● **Instructions to follow**
The reply should contain every entry exactly as given, with no pictures in it.

● **Exercise data**

- - - -

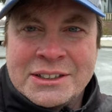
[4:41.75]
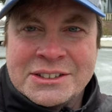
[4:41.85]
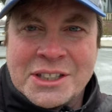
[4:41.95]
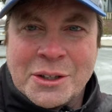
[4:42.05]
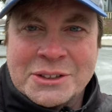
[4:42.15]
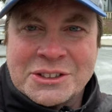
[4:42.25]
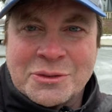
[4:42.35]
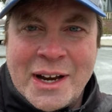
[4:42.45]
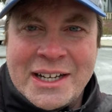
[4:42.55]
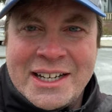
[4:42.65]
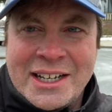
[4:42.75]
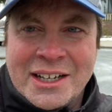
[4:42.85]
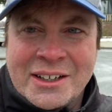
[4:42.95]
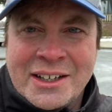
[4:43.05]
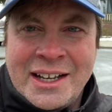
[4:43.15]
So it's right
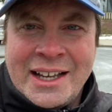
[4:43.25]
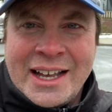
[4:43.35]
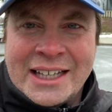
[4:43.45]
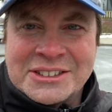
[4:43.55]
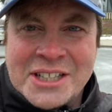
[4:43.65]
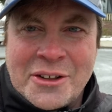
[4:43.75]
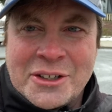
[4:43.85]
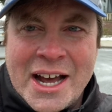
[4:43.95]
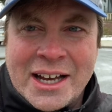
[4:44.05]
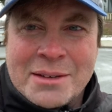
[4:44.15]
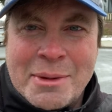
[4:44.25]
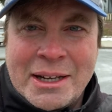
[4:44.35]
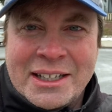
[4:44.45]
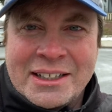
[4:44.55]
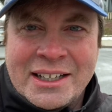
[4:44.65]
here as another documented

- - - -

● **Written answer**
[4:41.75]
[4:41.85]
[4:41.95]
[4:42.05]
[4:42.15]
[4:42.25]
[4:42.35]
[4:42.45]
[4:42.55]
[4:42.65]
[4:42.75]
[4:42.85]
[4:42.95]
[4:43.05]
[4:43.15]
So it's right
[4:43.25]
[4:43.35]
[4:43.45]
[4:43.55]
[4:43.65]
[4:43.75]
[4:43.85]
[4:43.95]
[4:44.05]
[4:44.15]
[4:44.25]
[4:44.35]
[4:44.45]
[4:44.55]
[4:44.65]
here as another documented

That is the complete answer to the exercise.